[llvm] [MemoryLocation] Support strided matrix loads / stores (PR #163368)
Nathan Corbyn via llvm-commits
llvm-commits at lists.llvm.org
Wed Oct 22 08:21:09 PDT 2025
https://github.com/cofibrant updated https://github.com/llvm/llvm-project/pull/163368
>From adbfde0f7be8458737f5c2dbc57377ce5537ee92 Mon Sep 17 00:00:00 2001
From: Nathan Corbyn <n_corbyn at apple.com>
Date: Wed, 22 Oct 2025 14:30:33 +0100
Subject: [PATCH 1/2] [MemoryLocation] Support strided matrix loads / stores
---
llvm/lib/Analysis/MemoryLocation.cpp | 28 +++++++++++++++++++
.../DeadStoreElimination/matrix-intrinsics.ll | 8 +-----
llvm/test/Transforms/GVN/matrix-intrinsics.ll | 12 +++-----
3 files changed, 33 insertions(+), 15 deletions(-)
diff --git a/llvm/lib/Analysis/MemoryLocation.cpp b/llvm/lib/Analysis/MemoryLocation.cpp
index 1c5f08e13498c..947ef598c8c52 100644
--- a/llvm/lib/Analysis/MemoryLocation.cpp
+++ b/llvm/lib/Analysis/MemoryLocation.cpp
@@ -288,6 +288,34 @@ MemoryLocation MemoryLocation::getForArgument(const CallBase *Call,
LocationSize::precise(DL.getTypeStoreSize(
II->getArgOperand(1)->getType())),
AATags);
+ case Intrinsic::matrix_column_major_load:
+ case Intrinsic::matrix_column_major_store: {
+ bool IsLoad = II->getIntrinsicID() == Intrinsic::matrix_column_major_load;
+ assert(ArgIdx == (IsLoad ? 0 : 1) && "Invalid argument index");
+
+ auto *Stride = dyn_cast<ConstantInt>(II->getArgOperand(IsLoad ? 1 : 2));
+ uint64_t Rows =
+ cast<ConstantInt>(II->getArgOperand(IsLoad ? 3 : 4))->getZExtValue();
+ uint64_t Cols =
+ cast<ConstantInt>(II->getArgOperand(IsLoad ? 4 : 5))->getZExtValue();
+
+ // The stride is dynamic, so there's nothing we can say.
+ if (!Stride)
+ return MemoryLocation(Arg, LocationSize::afterPointer(), AATags);
+
+ uint64_t ConstStride = Stride->getZExtValue();
+ auto *VT = cast<VectorType>(IsLoad ? II->getType()
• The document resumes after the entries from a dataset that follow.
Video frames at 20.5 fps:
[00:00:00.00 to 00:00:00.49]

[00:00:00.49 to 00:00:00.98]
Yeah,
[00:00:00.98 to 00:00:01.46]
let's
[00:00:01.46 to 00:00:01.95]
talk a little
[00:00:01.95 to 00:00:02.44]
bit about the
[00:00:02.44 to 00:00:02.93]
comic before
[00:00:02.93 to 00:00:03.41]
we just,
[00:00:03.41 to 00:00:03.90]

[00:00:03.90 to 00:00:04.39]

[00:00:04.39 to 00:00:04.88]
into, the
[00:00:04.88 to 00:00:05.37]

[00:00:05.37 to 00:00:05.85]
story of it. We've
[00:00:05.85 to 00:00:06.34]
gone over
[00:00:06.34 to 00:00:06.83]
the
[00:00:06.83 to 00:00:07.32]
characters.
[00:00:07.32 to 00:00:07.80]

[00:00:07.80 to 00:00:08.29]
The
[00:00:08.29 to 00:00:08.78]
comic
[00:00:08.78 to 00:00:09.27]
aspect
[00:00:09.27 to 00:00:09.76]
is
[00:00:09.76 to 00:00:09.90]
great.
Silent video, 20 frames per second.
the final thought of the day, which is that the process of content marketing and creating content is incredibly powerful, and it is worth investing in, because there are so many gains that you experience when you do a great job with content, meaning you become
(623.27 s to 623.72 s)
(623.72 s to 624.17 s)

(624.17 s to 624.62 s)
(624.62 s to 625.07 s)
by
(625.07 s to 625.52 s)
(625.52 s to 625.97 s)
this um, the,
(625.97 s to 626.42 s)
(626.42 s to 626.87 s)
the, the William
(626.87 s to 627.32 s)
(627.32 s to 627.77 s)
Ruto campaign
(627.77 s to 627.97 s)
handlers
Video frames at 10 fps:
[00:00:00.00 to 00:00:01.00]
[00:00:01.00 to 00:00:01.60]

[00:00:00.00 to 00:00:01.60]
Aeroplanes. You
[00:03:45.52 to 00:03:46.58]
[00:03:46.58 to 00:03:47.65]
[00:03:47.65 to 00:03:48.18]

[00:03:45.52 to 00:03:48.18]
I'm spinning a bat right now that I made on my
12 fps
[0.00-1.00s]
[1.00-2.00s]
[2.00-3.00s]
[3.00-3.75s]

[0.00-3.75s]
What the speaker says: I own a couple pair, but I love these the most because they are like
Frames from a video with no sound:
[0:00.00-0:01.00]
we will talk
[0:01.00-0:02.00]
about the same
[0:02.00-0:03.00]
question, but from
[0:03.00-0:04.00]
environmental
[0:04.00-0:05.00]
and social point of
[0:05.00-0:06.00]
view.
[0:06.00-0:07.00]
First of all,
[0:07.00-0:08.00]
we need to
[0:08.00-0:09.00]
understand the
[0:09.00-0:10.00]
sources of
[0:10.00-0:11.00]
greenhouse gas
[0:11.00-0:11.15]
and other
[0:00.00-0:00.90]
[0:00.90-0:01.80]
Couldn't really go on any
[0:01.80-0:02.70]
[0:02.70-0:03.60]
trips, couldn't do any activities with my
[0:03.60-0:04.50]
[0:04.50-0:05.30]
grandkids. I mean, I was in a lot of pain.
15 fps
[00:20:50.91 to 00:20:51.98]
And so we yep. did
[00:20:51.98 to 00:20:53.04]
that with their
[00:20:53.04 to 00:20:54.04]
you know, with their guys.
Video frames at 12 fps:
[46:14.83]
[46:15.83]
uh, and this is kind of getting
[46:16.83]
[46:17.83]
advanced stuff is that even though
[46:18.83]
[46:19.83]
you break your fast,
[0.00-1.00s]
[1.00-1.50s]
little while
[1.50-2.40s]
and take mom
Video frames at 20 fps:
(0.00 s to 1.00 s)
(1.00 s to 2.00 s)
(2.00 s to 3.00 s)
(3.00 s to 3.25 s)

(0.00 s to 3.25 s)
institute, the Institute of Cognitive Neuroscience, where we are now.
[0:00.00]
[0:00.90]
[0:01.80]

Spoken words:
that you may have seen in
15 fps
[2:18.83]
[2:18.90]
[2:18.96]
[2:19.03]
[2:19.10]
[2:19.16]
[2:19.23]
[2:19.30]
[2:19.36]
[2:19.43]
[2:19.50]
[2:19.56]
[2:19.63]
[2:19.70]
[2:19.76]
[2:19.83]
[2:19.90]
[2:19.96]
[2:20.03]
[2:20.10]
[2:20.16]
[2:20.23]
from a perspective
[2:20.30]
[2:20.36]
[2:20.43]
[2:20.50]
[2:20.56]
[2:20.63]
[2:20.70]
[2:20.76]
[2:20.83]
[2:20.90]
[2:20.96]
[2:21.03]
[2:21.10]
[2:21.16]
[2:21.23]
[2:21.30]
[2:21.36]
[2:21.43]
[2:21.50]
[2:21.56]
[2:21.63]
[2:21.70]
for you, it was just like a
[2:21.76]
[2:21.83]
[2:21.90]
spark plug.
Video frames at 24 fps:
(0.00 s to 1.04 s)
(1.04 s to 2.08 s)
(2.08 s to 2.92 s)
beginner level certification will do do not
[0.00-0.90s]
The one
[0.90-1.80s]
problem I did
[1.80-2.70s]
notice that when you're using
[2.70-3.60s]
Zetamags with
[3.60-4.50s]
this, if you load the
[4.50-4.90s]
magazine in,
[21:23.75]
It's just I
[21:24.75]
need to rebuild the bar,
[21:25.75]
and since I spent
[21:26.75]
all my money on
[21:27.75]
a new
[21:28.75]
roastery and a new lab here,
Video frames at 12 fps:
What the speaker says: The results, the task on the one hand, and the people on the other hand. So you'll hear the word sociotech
+ : II->getArgOperand(0)->getType());
+ assert(Cols != 0 && "Matrix cannot have 0 columns");
+ TypeSize Size = DL.getTypeStoreSize(VT->getScalarType()) *
+ (ConstStride * (Cols - 1) + Rows);
+
+ // In the unstrided case, we have a precise size, ...
+ if (ConstStride == Rows)
+ return MemoryLocation(Arg, LocationSize::precise(Size), AATags);
+ // otherwise we merely obtain an upper bound.
+ return MemoryLocation(Arg, LocationSize::upperBound(Size), AATags);
+ }
}
assert(
diff --git a/llvm/test/Transforms/DeadStoreElimination/matrix-intrinsics.ll b/llvm/test/Transforms/DeadStoreElimination/matrix-intrinsics.ll
index ae3c7464656df..2eaa275c33211 100644
--- a/llvm/test/Transforms/DeadStoreElimination/matrix-intrinsics.ll
+++ b/llvm/test/Transforms/DeadStoreElimination/matrix-intrinsics.ll
@@ -5,8 +5,8 @@ define void @dead_unstrided_store_non_matrix_load(ptr noalias %src, ptr noalias
; CHECK-LABEL: define void @dead_unstrided_store_non_matrix_load(
; CHECK-SAME: ptr noalias [[SRC:%.*]], ptr noalias [[DST:%.*]]) {
; CHECK-NEXT: [[ENTRY:.*:]]
-; CHECK-NEXT: call void @llvm.matrix.column.major.store.v8f64.i32(<8 x double> zeroinitializer, ptr [[DST]], i32 4, i1 false, i32 4, i32 2)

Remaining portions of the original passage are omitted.